Holt Thomas's hopes for civil aviation were not at once realised. His Airco group of companies seemed near failure when he sold them into the BSA group's Daimler Hire Limited in February 1920. Finding the Airco group's financial circumstances much worse than they had understood BSA immediately placed most of Holt Thomas's business in the hands of a liquidator and BSA's holding company suffered very serious losses being obliged to pay no dividend for the four subsequent years. Holt Thomas was on the BSA board only a matter of days. Holt Thomas remained a tireless advocate of civil aviation.

Air Transport & Travel continued another eight months under the management of Frank Searle of Daimler Hire Limited within the BSA group. A T&T (Air Express) used the newest DH.18 eight-passenger aircraft introduced in April 1920 until November 1920 before it too was placed in liquidation.

Holt Thomas was able to assist Geoffrey de Havilland to purchase those assets he needed to form his own aircraft manufacturing business.

==Publications==
Aerial Transport in 1920 and The Future of British Industry and Trade Unionism 1925 and many letters to the Editor of The Times.

==Retirement and death==
The Royal Commission on Awards to Inventors whose inventions had been used during the war awarded him in 1925 a sum far more than any other industrialist received.

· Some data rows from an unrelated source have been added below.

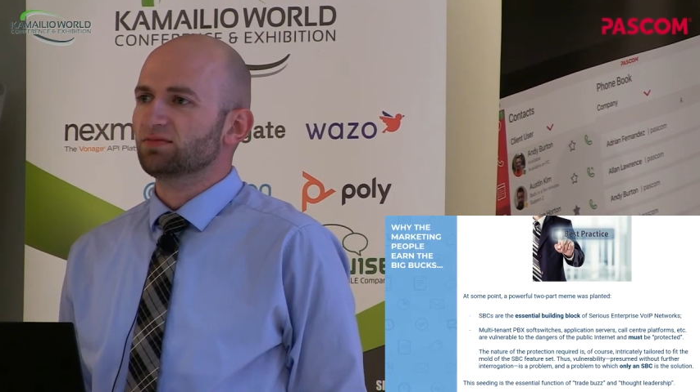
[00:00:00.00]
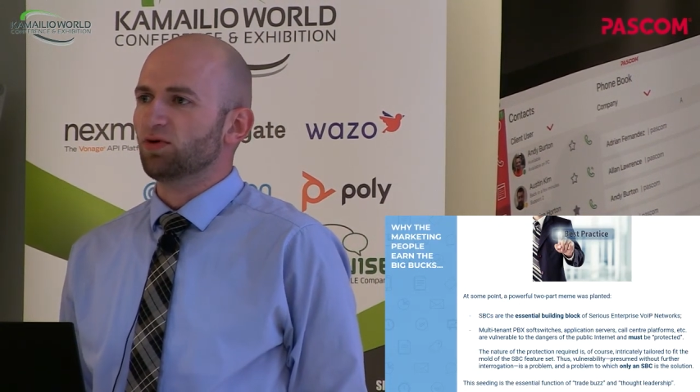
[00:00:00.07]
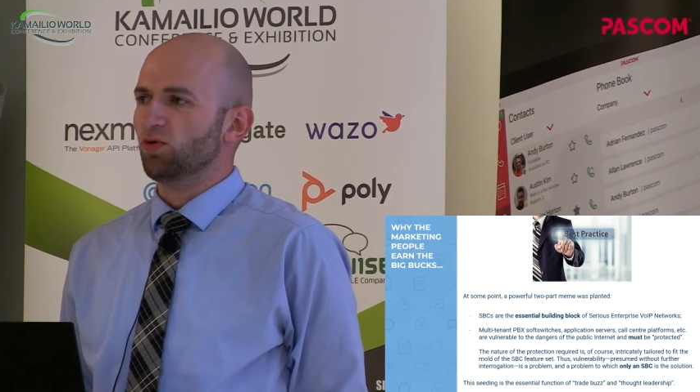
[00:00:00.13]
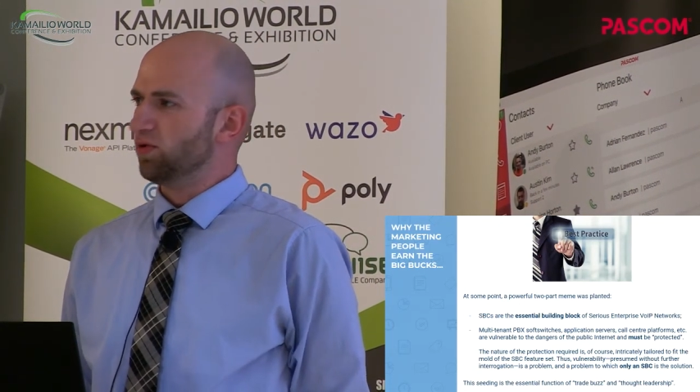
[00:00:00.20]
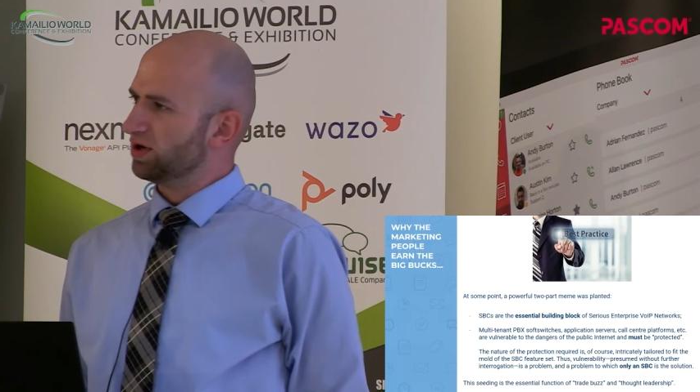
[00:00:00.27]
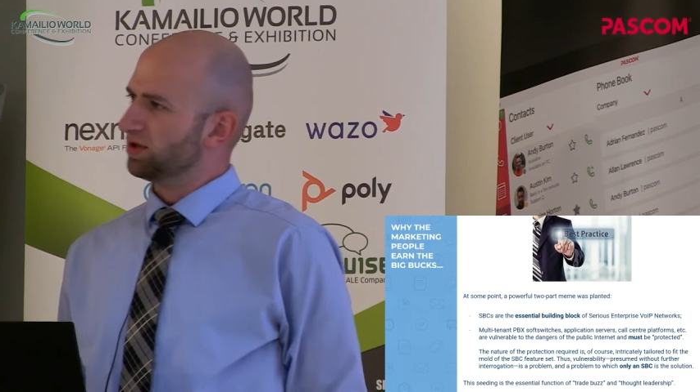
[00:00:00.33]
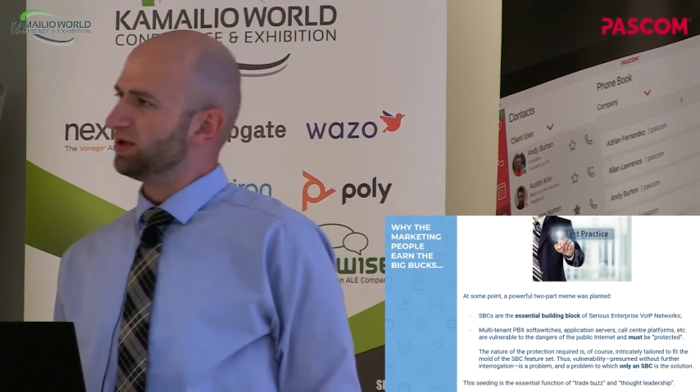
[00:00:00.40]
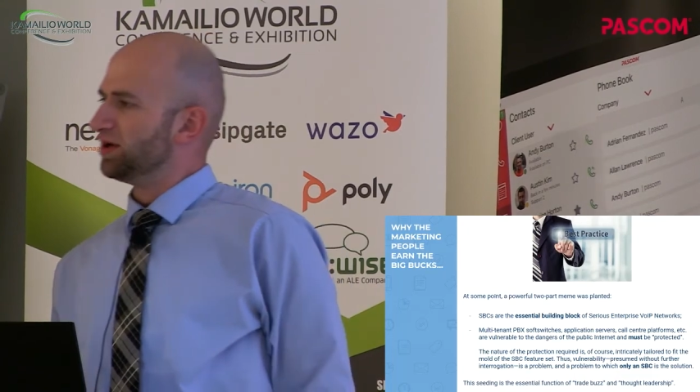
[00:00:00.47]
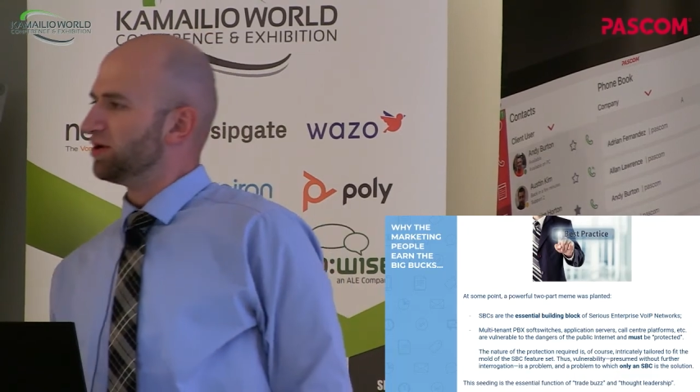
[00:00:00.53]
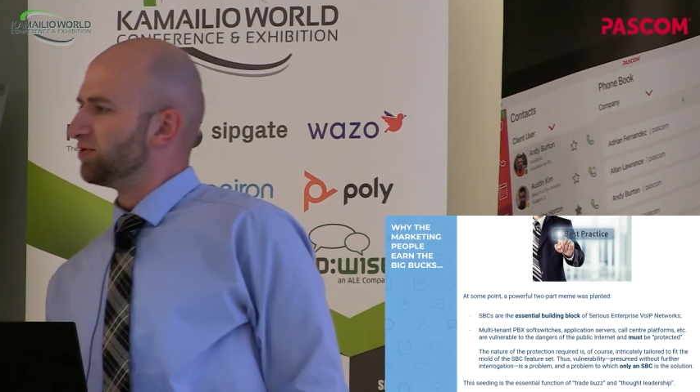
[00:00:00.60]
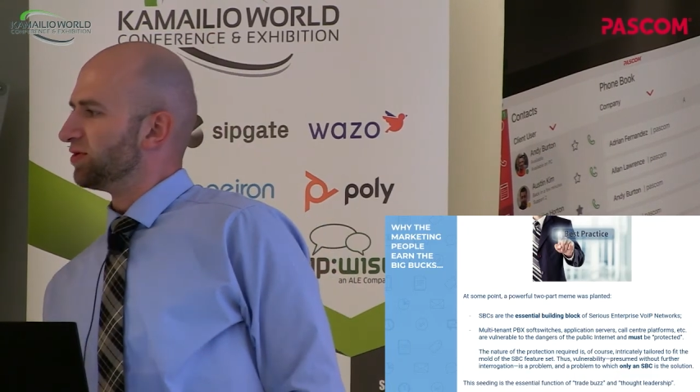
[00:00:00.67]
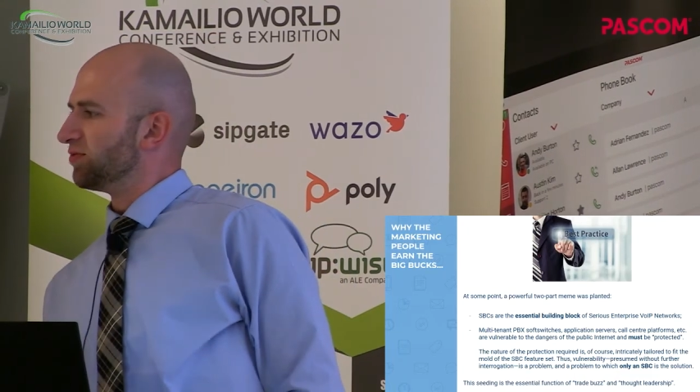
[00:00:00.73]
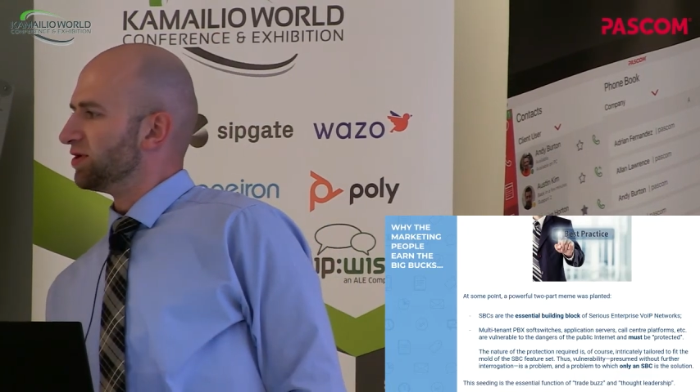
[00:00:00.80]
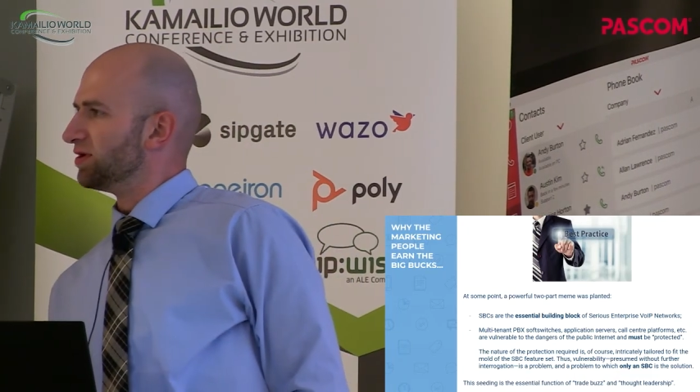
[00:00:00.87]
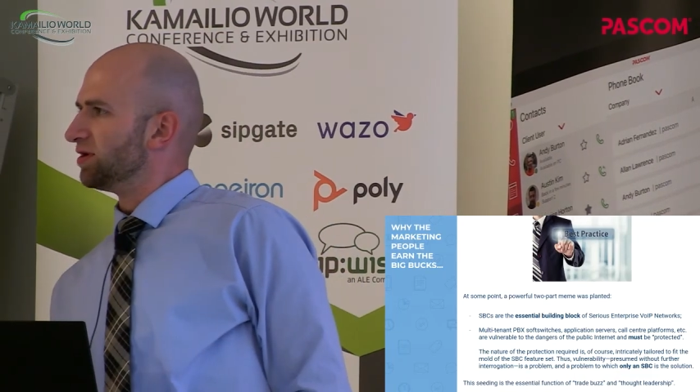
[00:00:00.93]
Well, what do they know
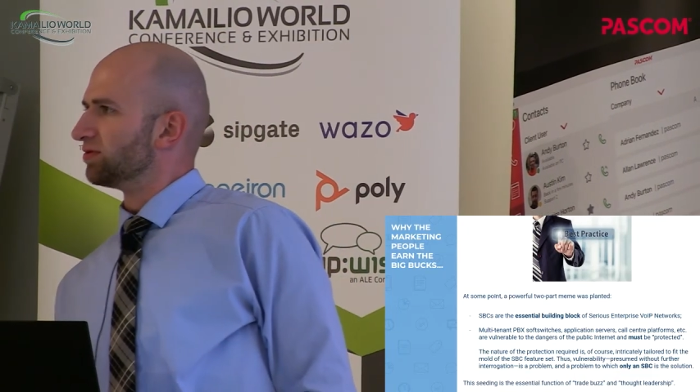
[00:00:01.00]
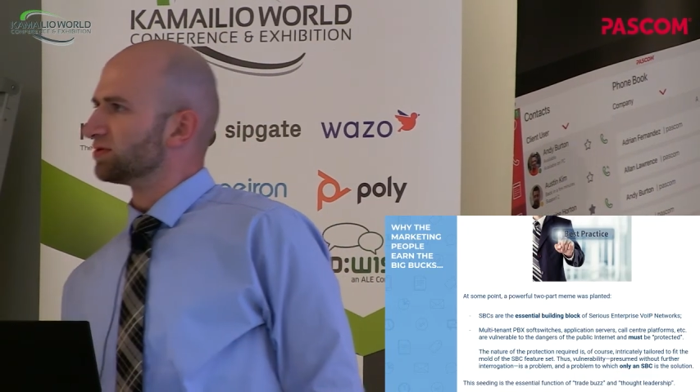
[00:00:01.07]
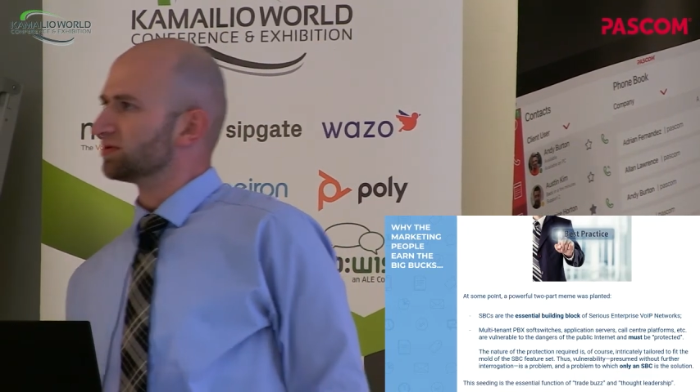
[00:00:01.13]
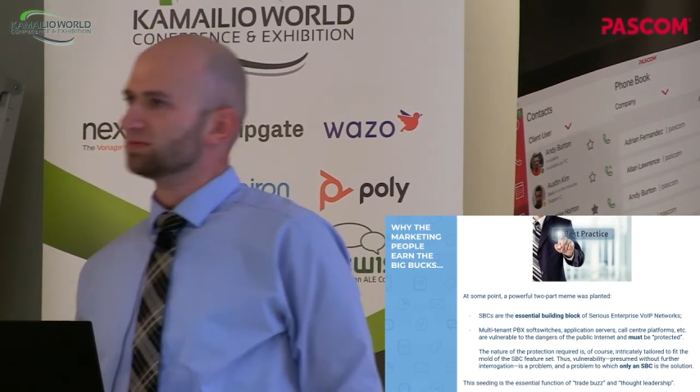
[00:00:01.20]
that we don't?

At his country home North Dean House, Hughenden, Buckinghamshire he took up the breeding of Friesian dairy cattle.

Holt Thomas died at Cimiez near Nice, France on 1 January 1929 in his 60th year following surgery in the hospital there.

"His kindness, charming and restrained manner, and quiet enthusiasm will always be remembered. No one who met him in those early days can visualize him as a business man but as an aviation enthusiast, keen on our progress from a national point of view... This pioneer was a great Englishman and his loss will be regretted by many."

Colonel G W Dawes, DSO, AFC The Times

== Legacy ==
He has been described as "an industrialist and visionary".